Since I’m rather paranoid, my first thought is that I’m reading it and just not recognizing it, so that’s my question. Presuming such a clause exists, how might it read?
Additionally, presuming such a clause does not exist, where would I look to see if state law provides some kind of default time limit?
Do note I’ve already asked the apartment manager if there’s anything I need to do about guests other than get them an overnight parking pass for any vehicle they may have, and he said no, so it doesn’t particularly seem like they care, but I’d like to make sure, since North Carolina doesn’t require cure-or-quit notices for lease violations.
There’s no guarantee of guest clauses in a lease, if you can’t find one there probably isn’t one. A lease is a contract obviously and in legalese, but you will definitely see the actual word “guest”, “visitor” or something like that, there’s not some fancy secret terminology to refer to guests in a lease that would make a native English speaker totally unable to recognize it as a guest clause.

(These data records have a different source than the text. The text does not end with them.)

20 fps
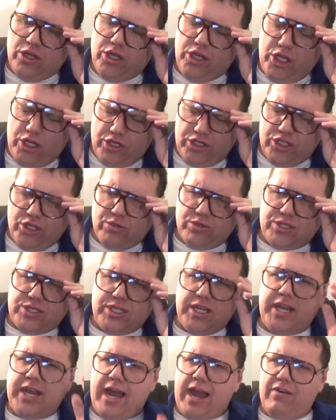You do
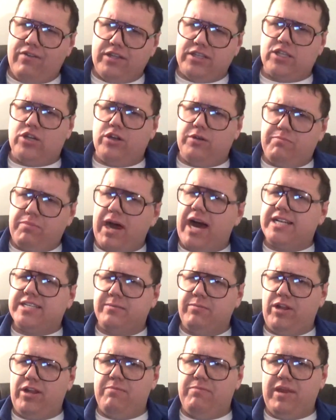see how this could
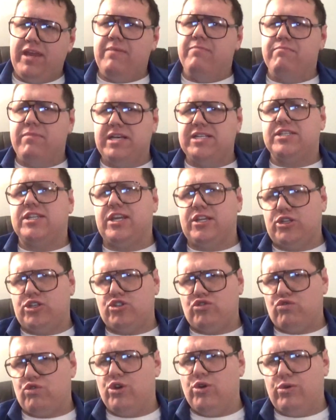possibly be
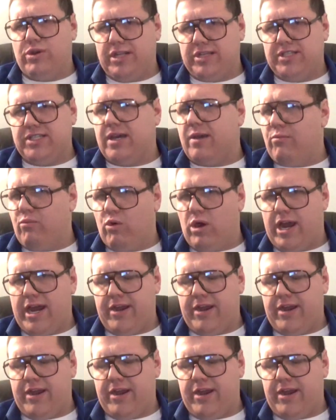misconstrued in some way,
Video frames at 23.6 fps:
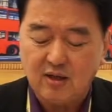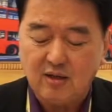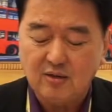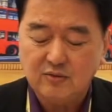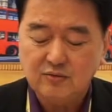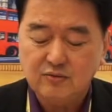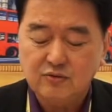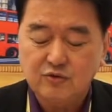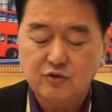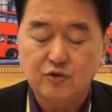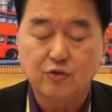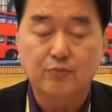
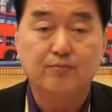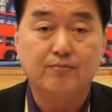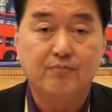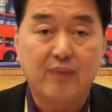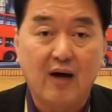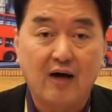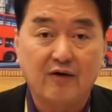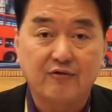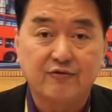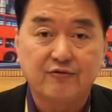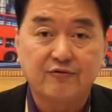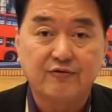on to
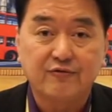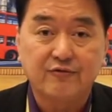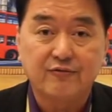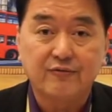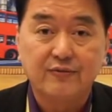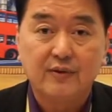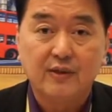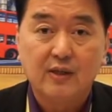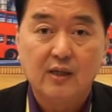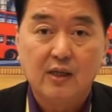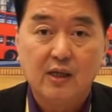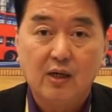Bath.
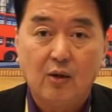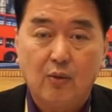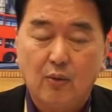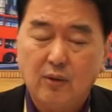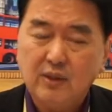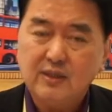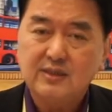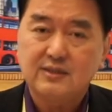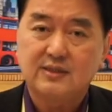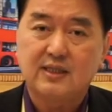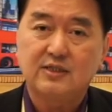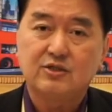
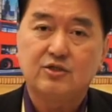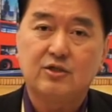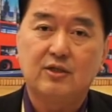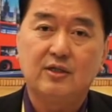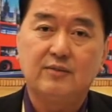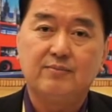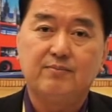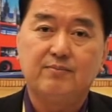What is actually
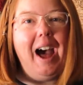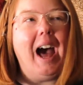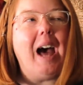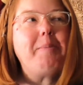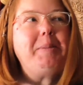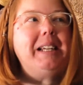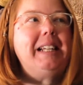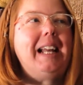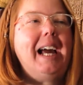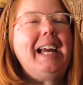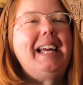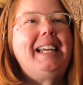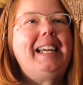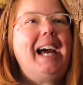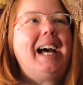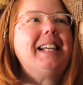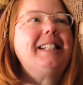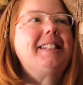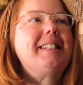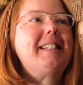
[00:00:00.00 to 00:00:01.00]
I mean, I
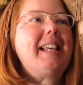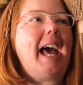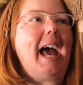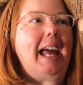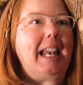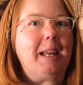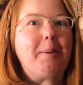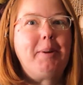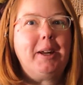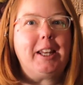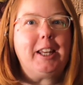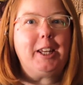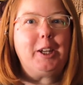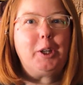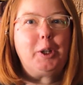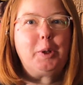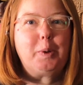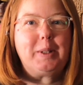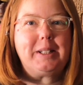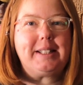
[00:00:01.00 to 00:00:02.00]
guess anybody
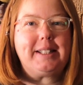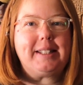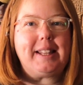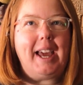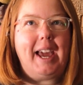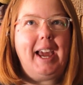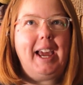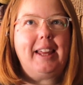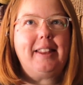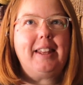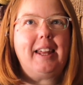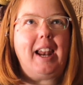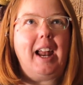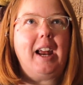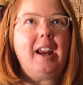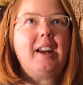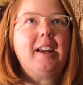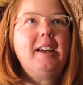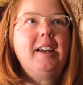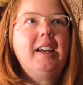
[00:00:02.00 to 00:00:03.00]
who would say
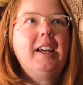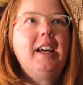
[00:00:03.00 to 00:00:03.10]
that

Many land lords do want persons that move in as a cohabitant to be written into the lease, though, for various business/legal reasons. One reason would be that if a tenant’s boyfriend/girlfriend moves in and lives there long enough in many states they will automatically accrue tenancy rights whether you’ve got them on a lease or not, and it’s much better to have persons like that signing a lease so you can make sure they are fully subject to its provisions than to essentially have them squat themselves into tenancy status.
Just as many don’t care, and most wouldn’t consider a frequent guest a cohabitant generally if it really is just frequent stay overs and not wholesale moving in.

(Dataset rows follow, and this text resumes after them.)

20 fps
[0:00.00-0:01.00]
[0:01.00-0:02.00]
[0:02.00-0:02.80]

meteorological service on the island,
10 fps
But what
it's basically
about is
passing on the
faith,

Rental agreements that I’ve seen (apartments in various California cities) typically seem to include a term saying that overnight guests are limited to 14 days per month.
A legal notice that the tenant is in violation of one or more clauses of the lease, what that violation consists of, and how long the tenant has to either rectify the situation of vacate the premises.

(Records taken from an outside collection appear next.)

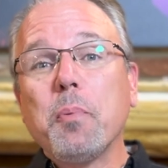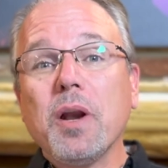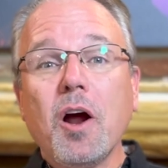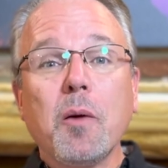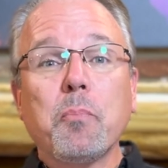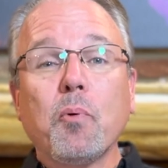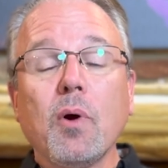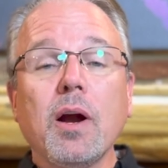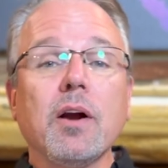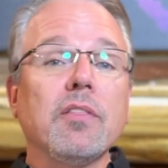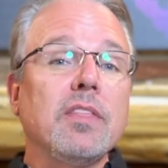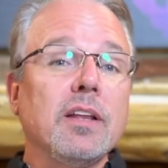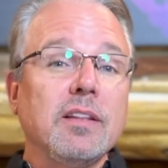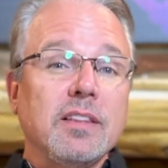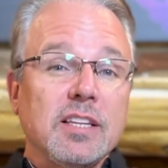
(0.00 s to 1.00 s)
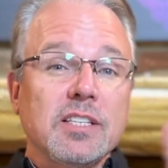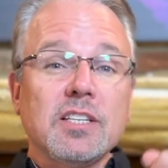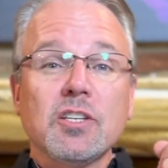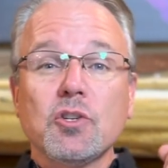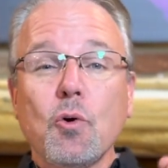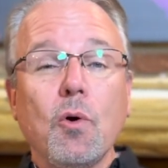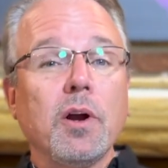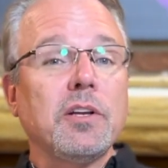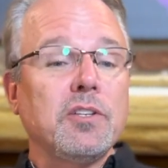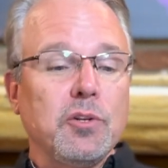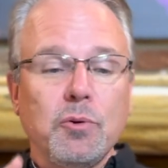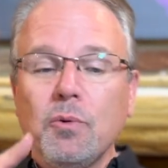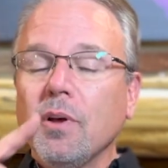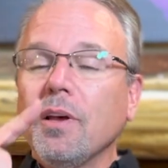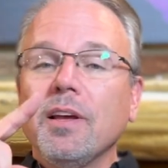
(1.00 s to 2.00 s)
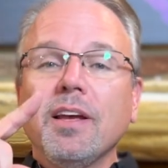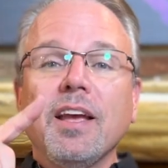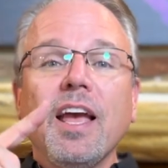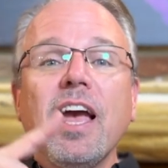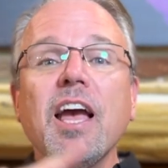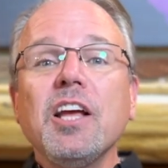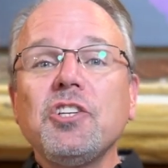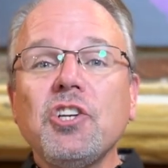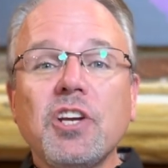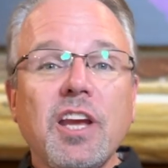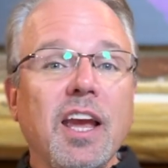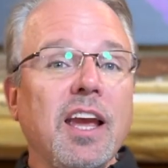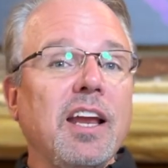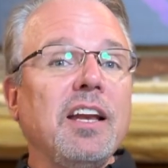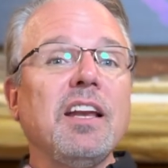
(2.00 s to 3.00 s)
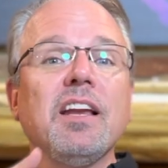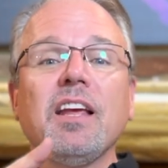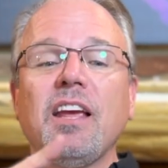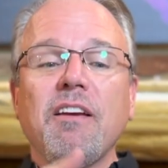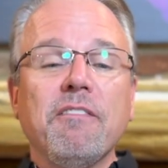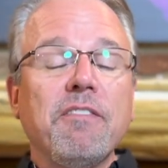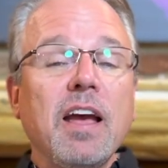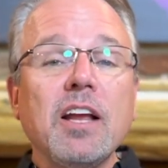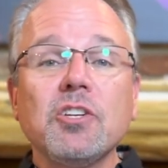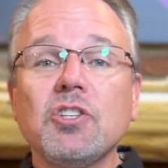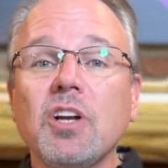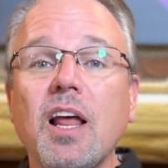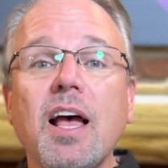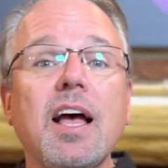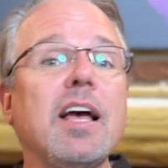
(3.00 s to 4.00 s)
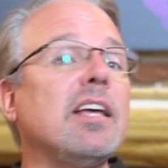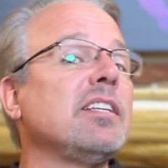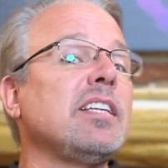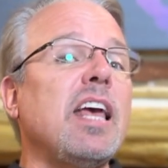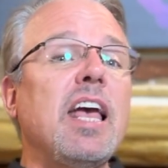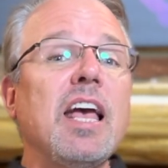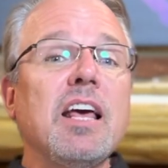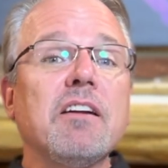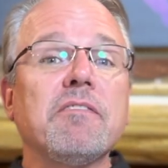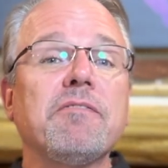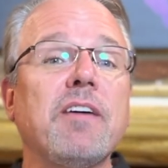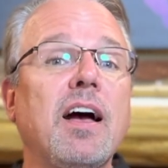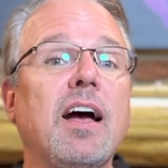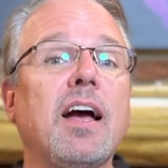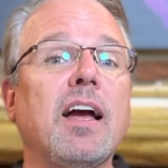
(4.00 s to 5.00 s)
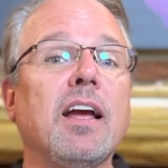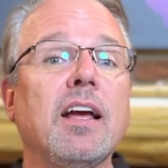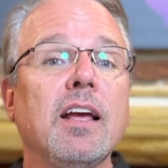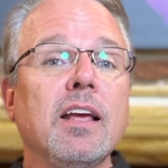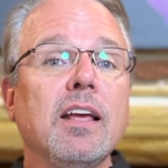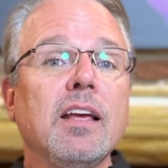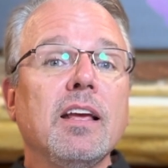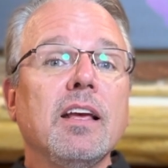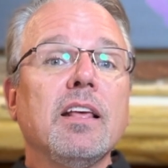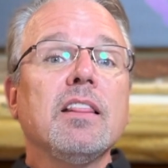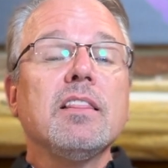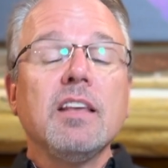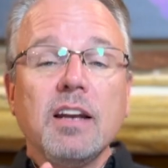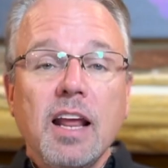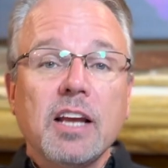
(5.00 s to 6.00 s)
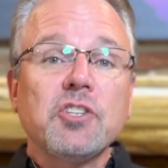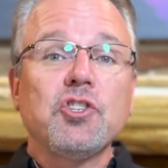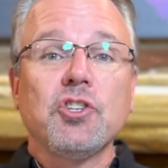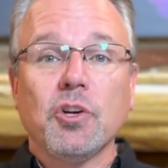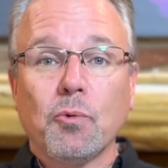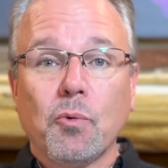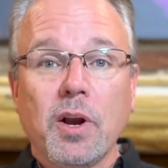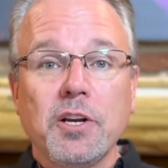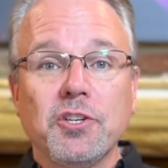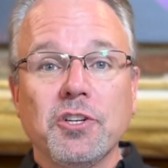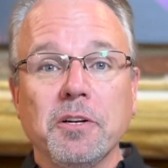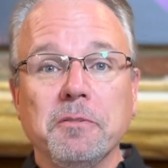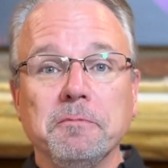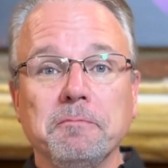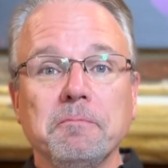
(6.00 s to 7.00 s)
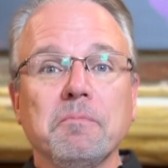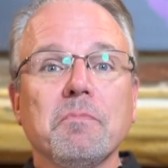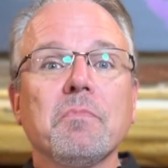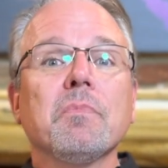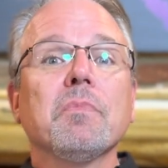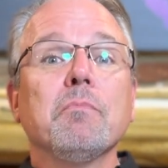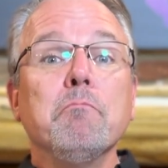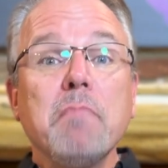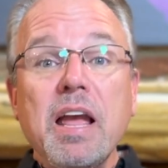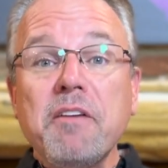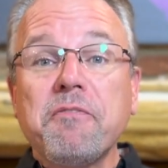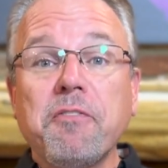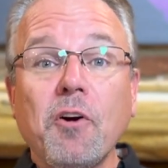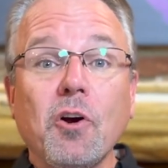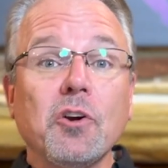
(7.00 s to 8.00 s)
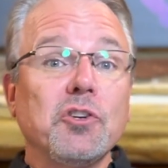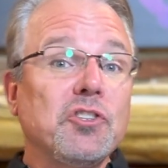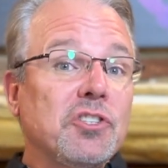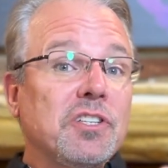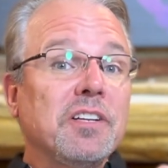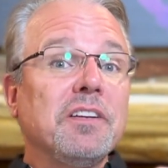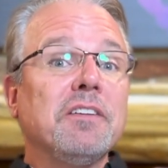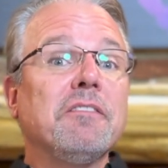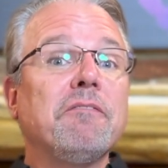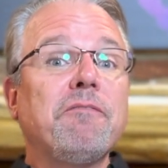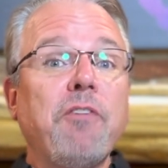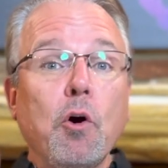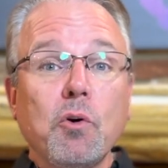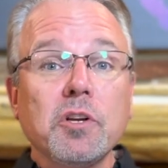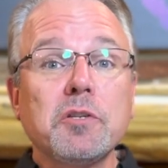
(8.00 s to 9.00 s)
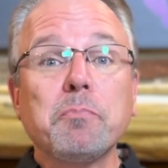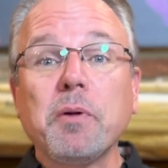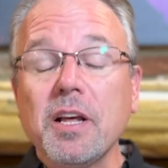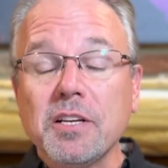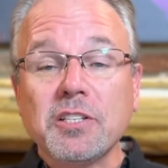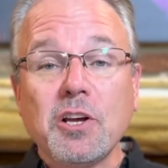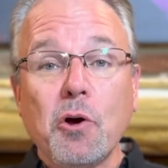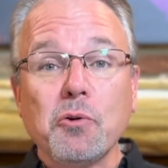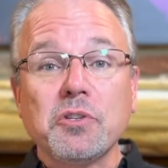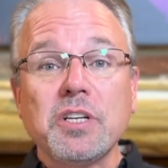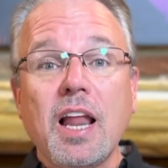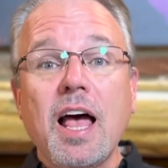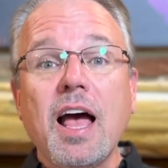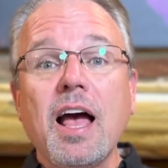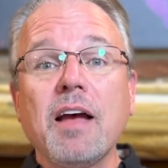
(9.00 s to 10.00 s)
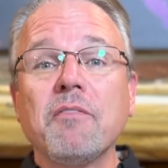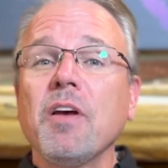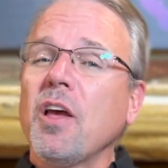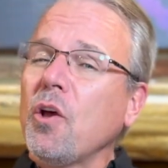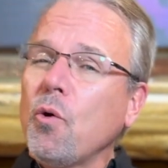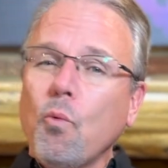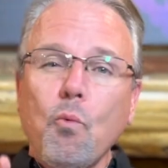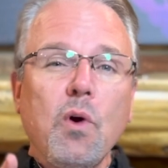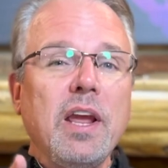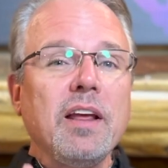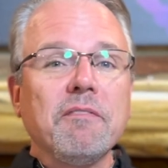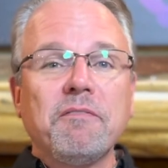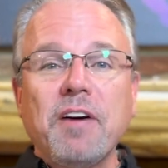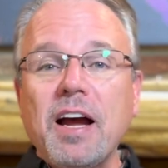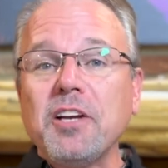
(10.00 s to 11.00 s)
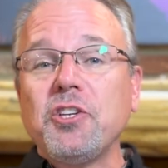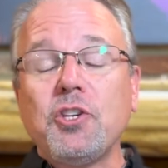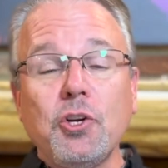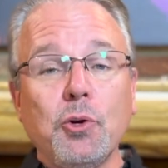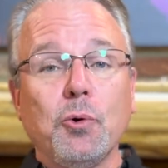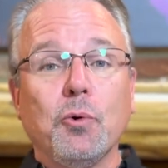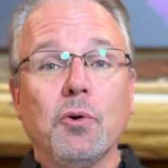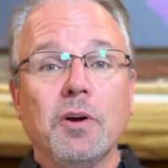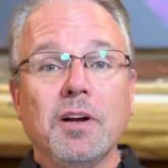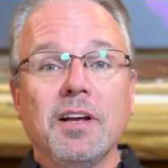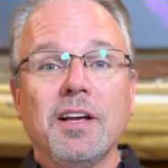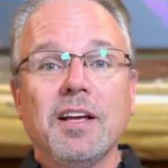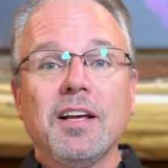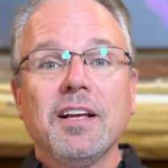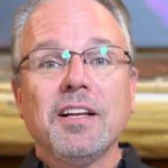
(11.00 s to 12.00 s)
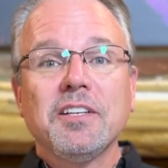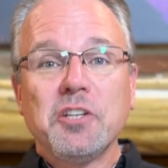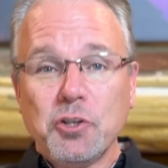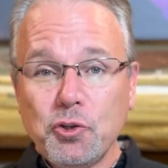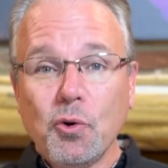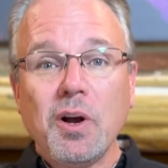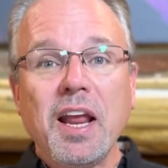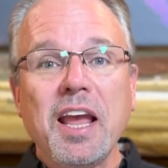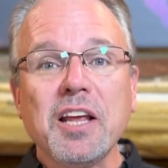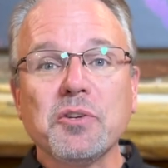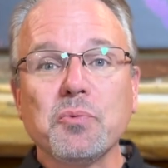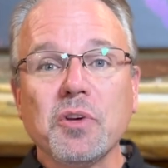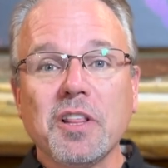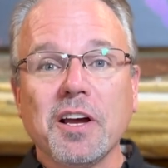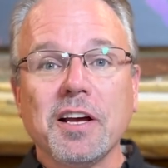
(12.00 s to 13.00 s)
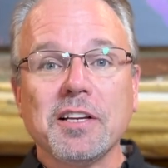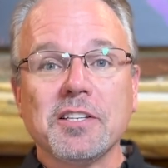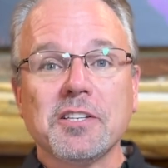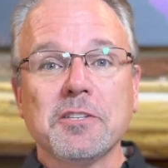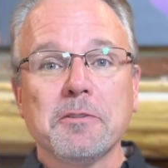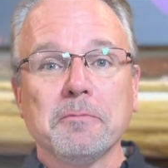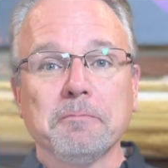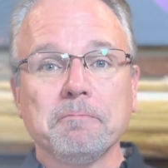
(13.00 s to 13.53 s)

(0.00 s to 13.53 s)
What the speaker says: and our prayer that this is going to educate, evangelize, edify the next generation. May 1st, Focus Plus goes live. We invite you to join hands with us.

Maybe it’s just me, but in all the apartments I’ve lived in, the leasing company has not had much information about my visitors / guests. My then-bf even lived in my one-bedroom apartment after graduating college, until my lease was up and we moved into a larger place.
I’ve lived in larger complexes though, so perhaps that’s why. If you are in a <10 unit complex, I can see where the landlord might have more knowledge about your activities.